On tests of verbal learning and short- and long-term verbal memory, patients with bilateral illness did much better than those with unilateral disease. Total brain radiation exposure was adversely connected with performance on tests of verbal learning and memory. Diagnosis at less than one year of age was associated with higher performance on a number of verbal domains.

 

Complications

If retinoblastoma is left untreated patient is likely to develop the following complications:

  • Retinal detachment
  • Retinal necrosis
  • Orbital invasion
  • Optic nerve invasion 
  • Blindness 
  • Intracranial extension
  • Secondary neoplasms
  • Metastasis
  • Tumor recurrence
  • Temporal bone hypoplasia
  • Cataract
  • Radiation neuropathy 
  • Radiation retinopathy

 

Conclusion 

Retinoblastoma care is difficult and necessitates the collaboration of an ophthalmologist, pediatric oncology, ocular pathologist, geneticist, allied health providers, and parents. Almost always, the patient presents to the nurse practitioner or primary care provider first.
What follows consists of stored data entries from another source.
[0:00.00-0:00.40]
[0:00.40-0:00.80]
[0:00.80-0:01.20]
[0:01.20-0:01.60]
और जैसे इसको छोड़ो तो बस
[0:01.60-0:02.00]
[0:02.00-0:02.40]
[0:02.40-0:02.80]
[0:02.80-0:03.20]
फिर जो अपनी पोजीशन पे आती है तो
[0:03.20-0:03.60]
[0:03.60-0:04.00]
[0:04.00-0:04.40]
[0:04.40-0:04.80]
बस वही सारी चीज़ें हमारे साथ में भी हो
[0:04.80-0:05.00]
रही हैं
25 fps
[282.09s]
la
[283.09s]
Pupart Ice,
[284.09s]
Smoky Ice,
Because this is an uncommon condition that requires quick attention, the patient should be sent to an ophthalmologist very once.

The cornerstone of long-term retinoblastoma management is rigorous adherence to the treatment plan, and diligent follow-up at regular intervals following treatment is necessary for early identification of recurrence or growth of a new tumor, particularly in individuals with hereditary illness.

Patients must be educated about their treatment options, which include chemotherapy, surgery, and radiation. Primary care clinicians should be conversant with these patients' postoperative care and when to refer them back to the ophthalmologist.

Because chemotherapy is the basis of treatment, the engagement of a pharmacist with oncologic treatment experience is critical. The pharmacist may confirm agent selection, dose, and medication reconciliation, as well as report any issues to the healthcare team. Because nursing is most likely in charge of providing the chemo, a strong relationship and open communication between pharmacy and nursing personnel are essential.

All patient management is best accomplished in conjunction with an expert ophthalmologist who can give appropriate assistance. The prognosis is favorable for individuals who follow the treatment plan and receive sufficient follow-up.

Retinoblastoma is a difficult diagnosis to manage, and as such, an interdisciplinary team approach is required, with doctors, specialists, specialty-trained nurses, and pharmacists all cooperating across disciplines to obtain the best possible patient outcomes.